Source material:
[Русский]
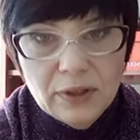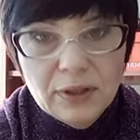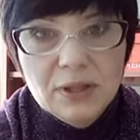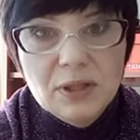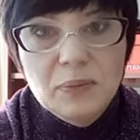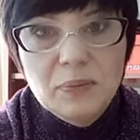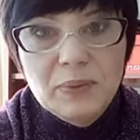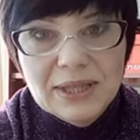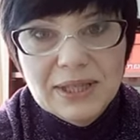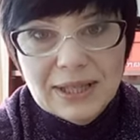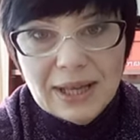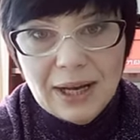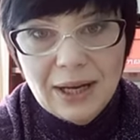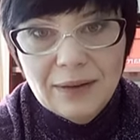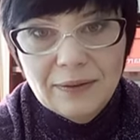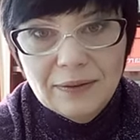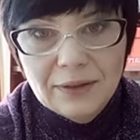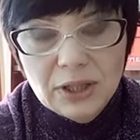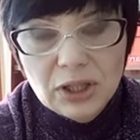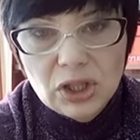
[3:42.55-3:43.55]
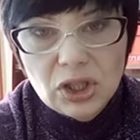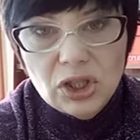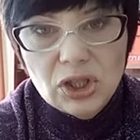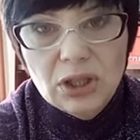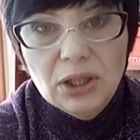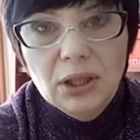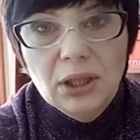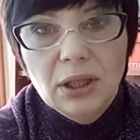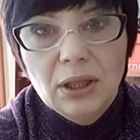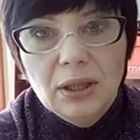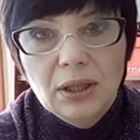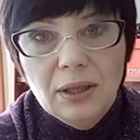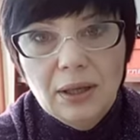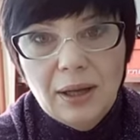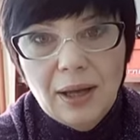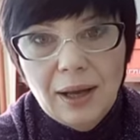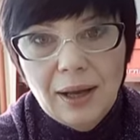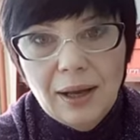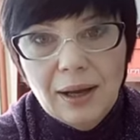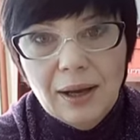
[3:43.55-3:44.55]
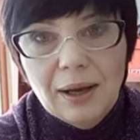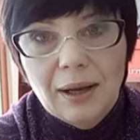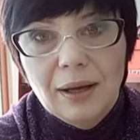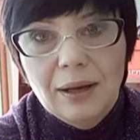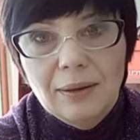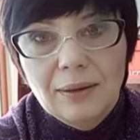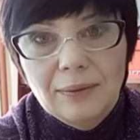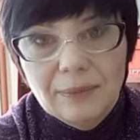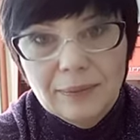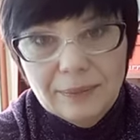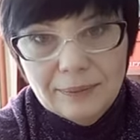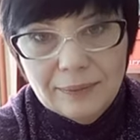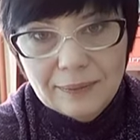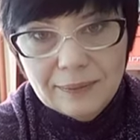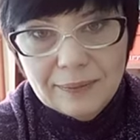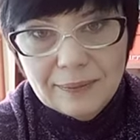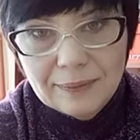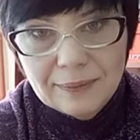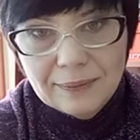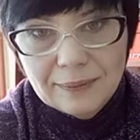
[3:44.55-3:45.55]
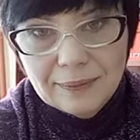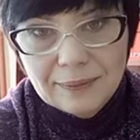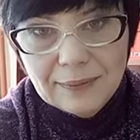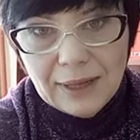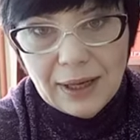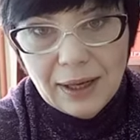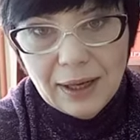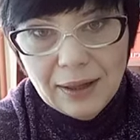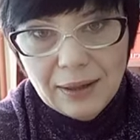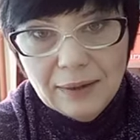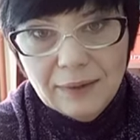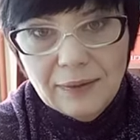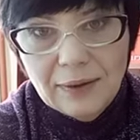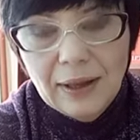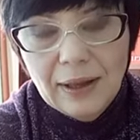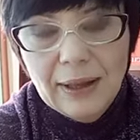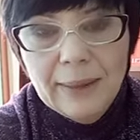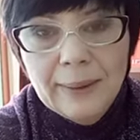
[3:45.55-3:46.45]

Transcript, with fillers: Это специально выращенные для, как, для этого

Exercise prompt:
Word for word, please, restate the lines of the listing from the one holding "[3:43.55-3:44.55]" down to the last line, leaving out any pictures.

Output for this task:
[3:43.55-3:44.55]
[3:44.55-3:45.55]
[3:45.55-3:46.45]

Transcript, with fillers: Это специально выращенные для, как, для этого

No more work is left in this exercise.